When Trump was campaigning for president, many Republicans who now grovel to lick his boots had very disparaging things to say about him. Back in July 2015, when Trump said Senator John McCain was “not a war hero” because he was captured, South Carolina Senator Lindsey Graham, a friend of John McCain, objected. Graham complained Trump was “bringing his [McCain’s] name down” and said Trump “shouldn’t be commander in chief.”
He also called Trump “a jackass.” Yet, Senator Graham, once respected as a moderate voice of Republican reason, went from an ardent critic to just another Trump GOP lackey. Graham’s flipflopping is indicative of what the Republican Party has become more clearly in the age of Trump: an immoral win-at-all-cost party. In March 2016, Mitt Romney, now a senator from Utah, said “Donald Trump is a phony, a fraud. His promises are as worthless as a degree from Trump University. He’s playing members of the American public for suckers.”
Romney also said, “dishonesty is Donald Trump’s hallmark” and he denounced Trump’s “bullying, the greed, the showing off, the misogyny, the absurd third-grade theatrics.” But, in Nov. 2016, after Trump was elected president, Romney had dinner with Trump—ostensibly, because he was supposedly under consideration as a candidate for secretary of state.
Trump likely was playing Romney and never seriously considered him for that post. Romney’s lack of integrity, in seeking a job from a man he called “a fraud,” was on full display. In June 2016, then House Speaker Paul Ryan criticized Trump’s attack on Mexican-American Judge Gonzalo Curiel as “the textbook definition of a racist comment,” after Trump said Judge Curiel couldn’t fairly adjudicated a lawsuit against Trump University because “He’s a Mexican.”
But once Trump won the White House Ryan did a total turnaround basking in Trump’s win—which was underpinned by his bigoted use of Birtherism and hatred for Mexicans and Muslims. Once Trump the “jackass,” “phony,” “fraud,” who used “textbook” racism was elected president, he was lionized by the leadership of the Republican Party. The reason these Republicans have changed their tune, and now defend Trump, is because the Republican base loves him—for all the wrong reasons, including primarily, his open call to make America White again.
As long as their base backs Trump, Republicans will defend him. They all fear being primaried by the most bigoted Republican voters. However, this reality can only continue as long as Trump has the support of right-wing media entities like Fox News, and their mouthpieces like Ingram, Hannity etc. Absent their assistance, Trump would lose his fanatical psychological grip on the base, and Republican politicians would all of a sudden revert back to denouncing him.

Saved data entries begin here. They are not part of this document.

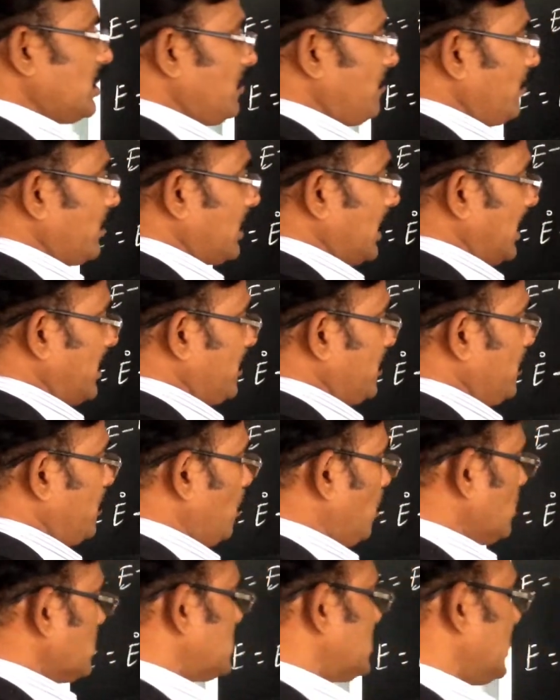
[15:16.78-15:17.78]
if you can
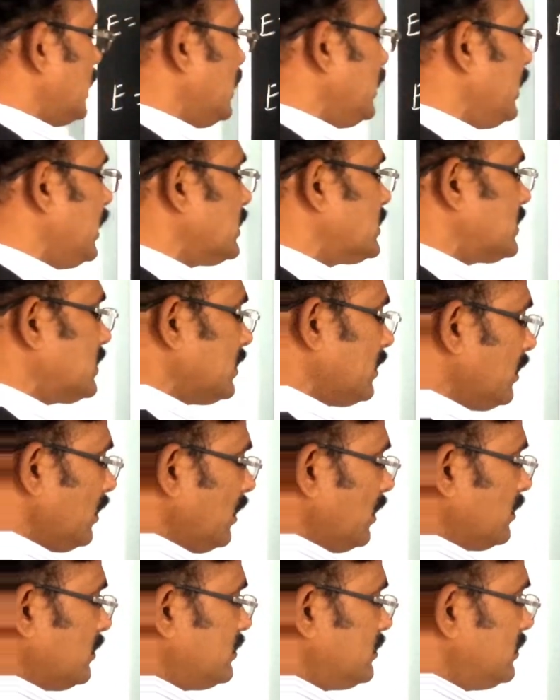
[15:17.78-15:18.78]
use in this,
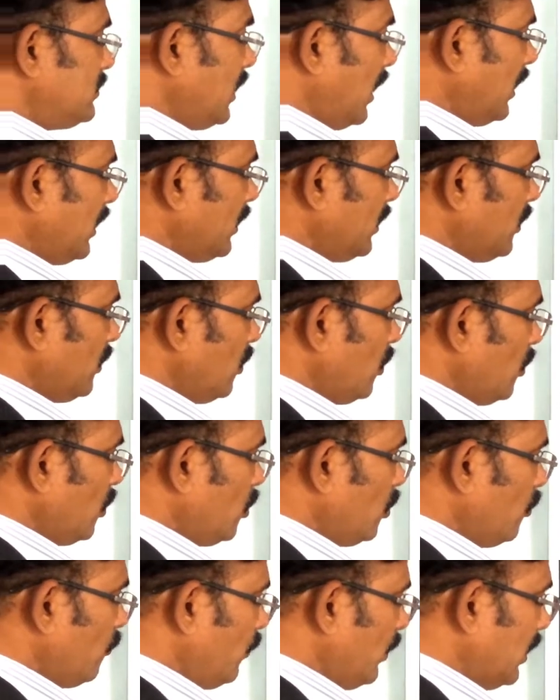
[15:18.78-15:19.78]
then
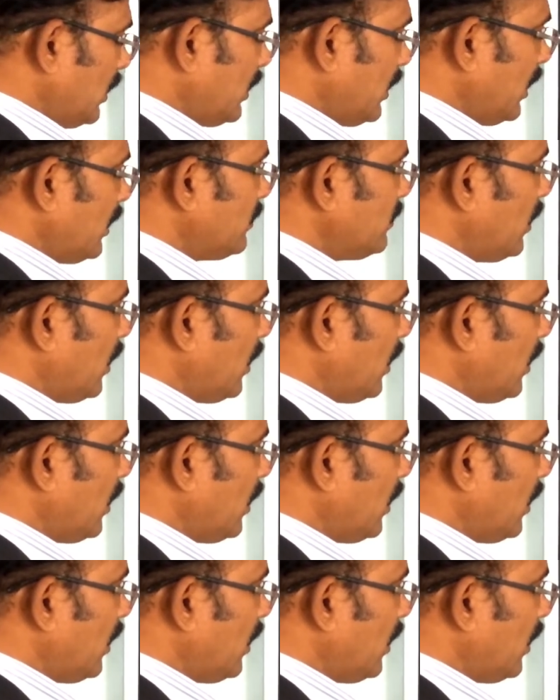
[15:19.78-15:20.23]
you will get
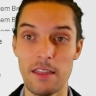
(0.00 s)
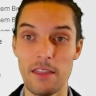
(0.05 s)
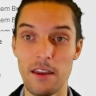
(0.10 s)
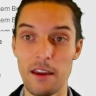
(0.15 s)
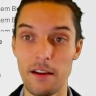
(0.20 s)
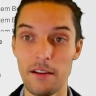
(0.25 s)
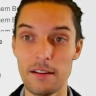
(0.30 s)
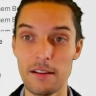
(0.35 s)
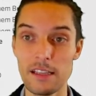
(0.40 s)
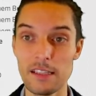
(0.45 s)

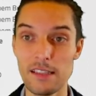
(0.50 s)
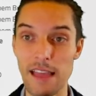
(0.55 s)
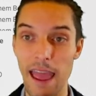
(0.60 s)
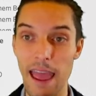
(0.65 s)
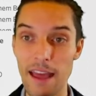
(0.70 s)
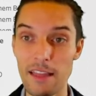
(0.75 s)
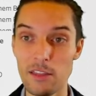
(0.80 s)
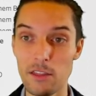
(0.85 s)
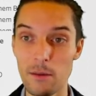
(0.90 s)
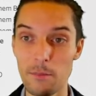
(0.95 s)
There is
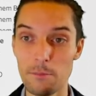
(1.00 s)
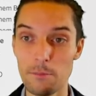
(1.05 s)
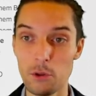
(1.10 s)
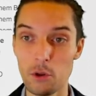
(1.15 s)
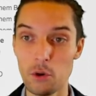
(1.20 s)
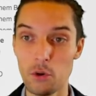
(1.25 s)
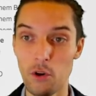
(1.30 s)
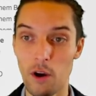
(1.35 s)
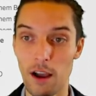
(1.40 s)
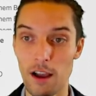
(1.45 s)
Anthem
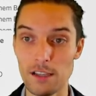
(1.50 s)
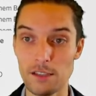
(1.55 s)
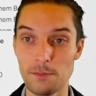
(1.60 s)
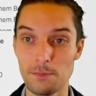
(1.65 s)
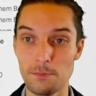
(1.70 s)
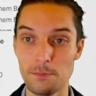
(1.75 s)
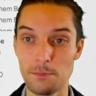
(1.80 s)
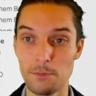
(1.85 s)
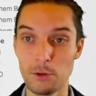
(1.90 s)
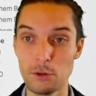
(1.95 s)
Blue Cross
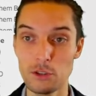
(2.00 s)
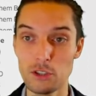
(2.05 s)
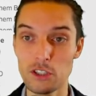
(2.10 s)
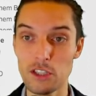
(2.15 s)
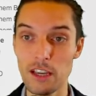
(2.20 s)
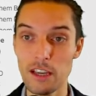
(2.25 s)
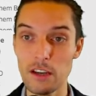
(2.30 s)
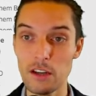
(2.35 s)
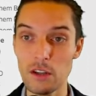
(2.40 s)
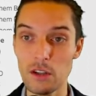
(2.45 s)
Blue
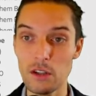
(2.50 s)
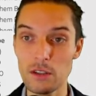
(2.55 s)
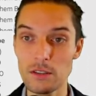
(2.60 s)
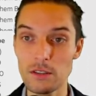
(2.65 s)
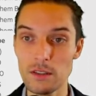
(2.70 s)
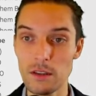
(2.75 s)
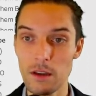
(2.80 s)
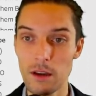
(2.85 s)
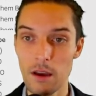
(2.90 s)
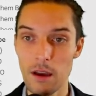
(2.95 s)

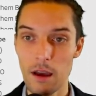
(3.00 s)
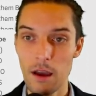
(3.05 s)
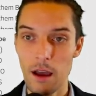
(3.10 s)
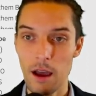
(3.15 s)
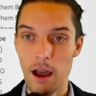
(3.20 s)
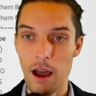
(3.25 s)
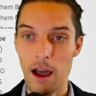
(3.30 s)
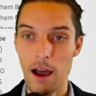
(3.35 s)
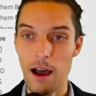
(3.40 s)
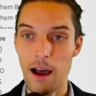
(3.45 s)
Shield,
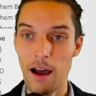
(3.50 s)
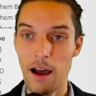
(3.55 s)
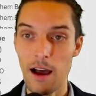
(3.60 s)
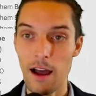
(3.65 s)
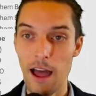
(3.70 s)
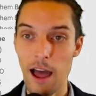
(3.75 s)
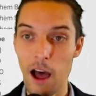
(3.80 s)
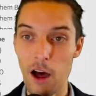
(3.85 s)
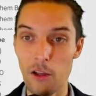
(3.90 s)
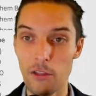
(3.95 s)

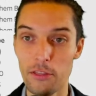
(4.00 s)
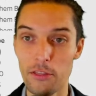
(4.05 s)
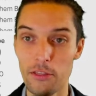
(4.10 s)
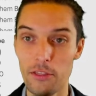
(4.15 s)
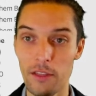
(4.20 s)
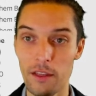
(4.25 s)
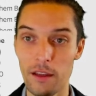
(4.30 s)
Health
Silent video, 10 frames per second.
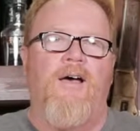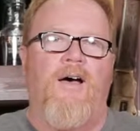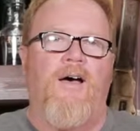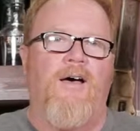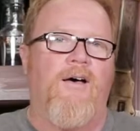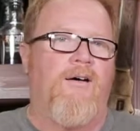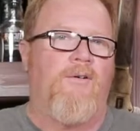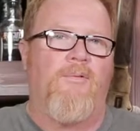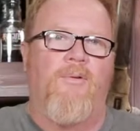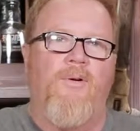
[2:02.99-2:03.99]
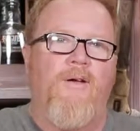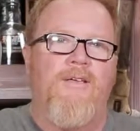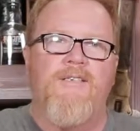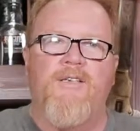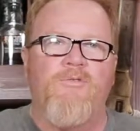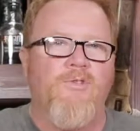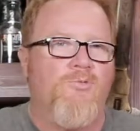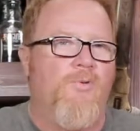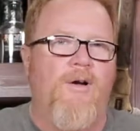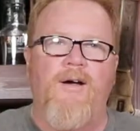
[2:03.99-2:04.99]
uh,
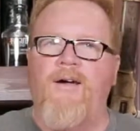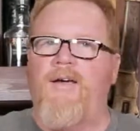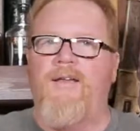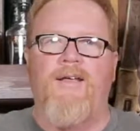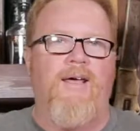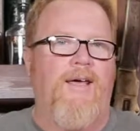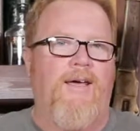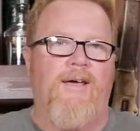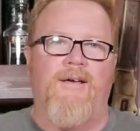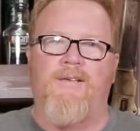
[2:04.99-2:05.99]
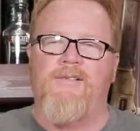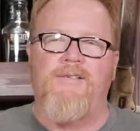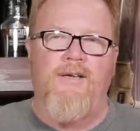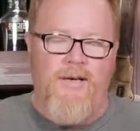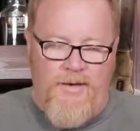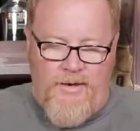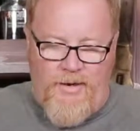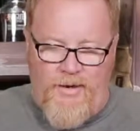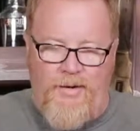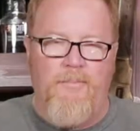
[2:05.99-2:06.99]
citrus rind, it has
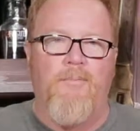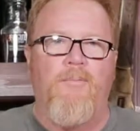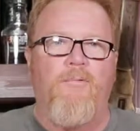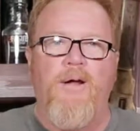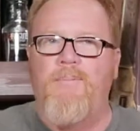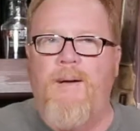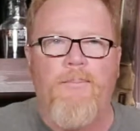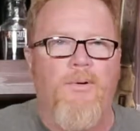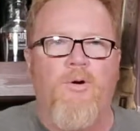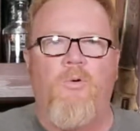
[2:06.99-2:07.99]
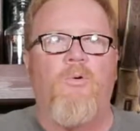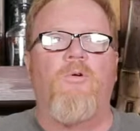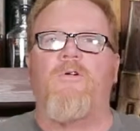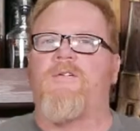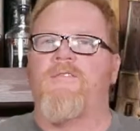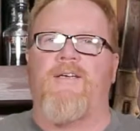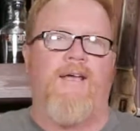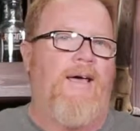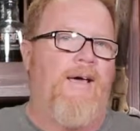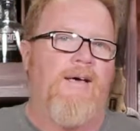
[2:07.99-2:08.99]
uh, red peppercorns,
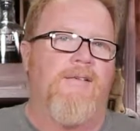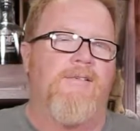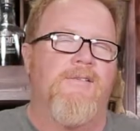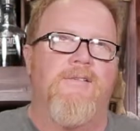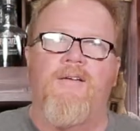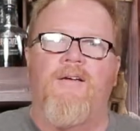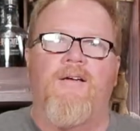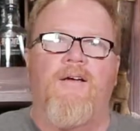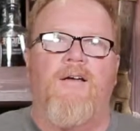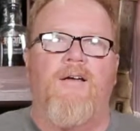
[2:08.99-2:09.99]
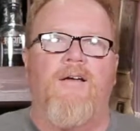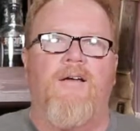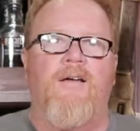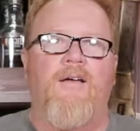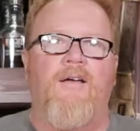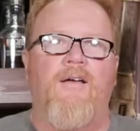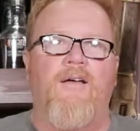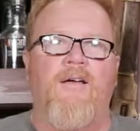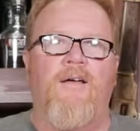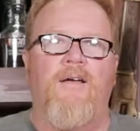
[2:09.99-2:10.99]
it has... No, it wasn't red, it was
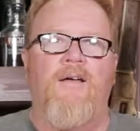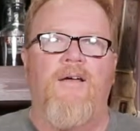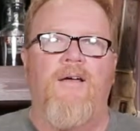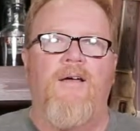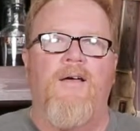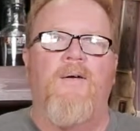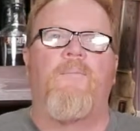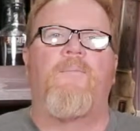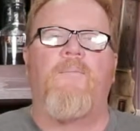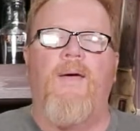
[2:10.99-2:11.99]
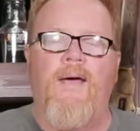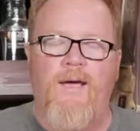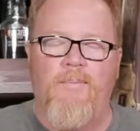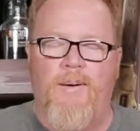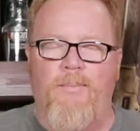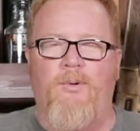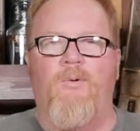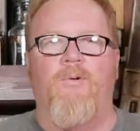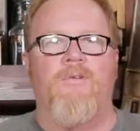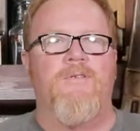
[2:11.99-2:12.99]
pink peppercorns. Pink
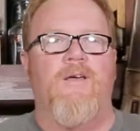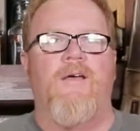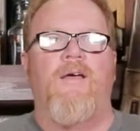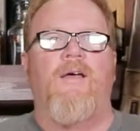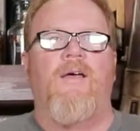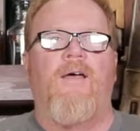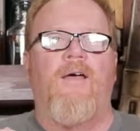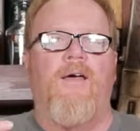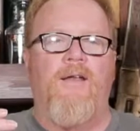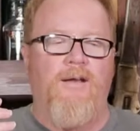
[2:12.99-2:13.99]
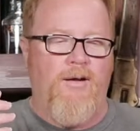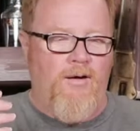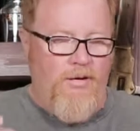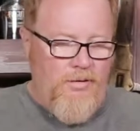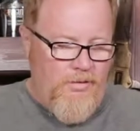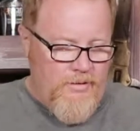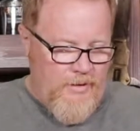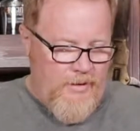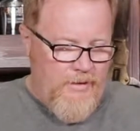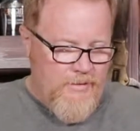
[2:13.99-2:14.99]
peppercorns. And all
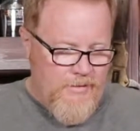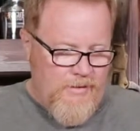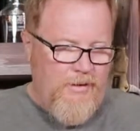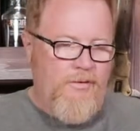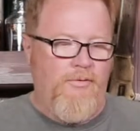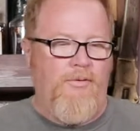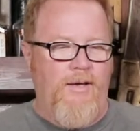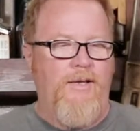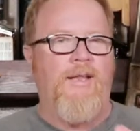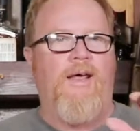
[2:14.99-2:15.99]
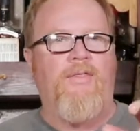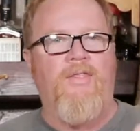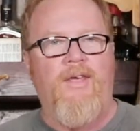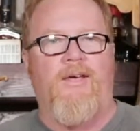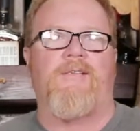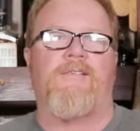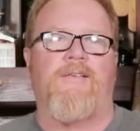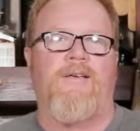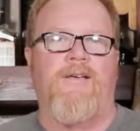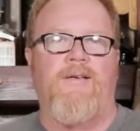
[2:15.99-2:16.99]
kinds of stuff in this.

The FBI investigations, the Robert Muller investigations, and the hush-money payments to Stormy Daniels, and Karen McDougal, would all then be taken seriously by Republicans in Congress. Impeachment would then follow, with the help of Republicans, who would magically find their lost integrity. This is the main reason Trump will do anything to appease the right-wing media—and their audiences.
Trump has been able to survive all the scandals and investigations because of this power base. They are why he said he could “stand in the middle of Fifth Avenue and shoot somebody” without losing “any voters.”
Which leads us right back to the current shutdown which is nothing more than a grandstanding performance, by Trump, to keep Republican voters happy—and the right-wing press propagandists satisfied. Consequently, the shutdown will continue, until Trump declares some emergency where he will take the sort of unilateral action Republicans always claimed President Barack Obama took illegally.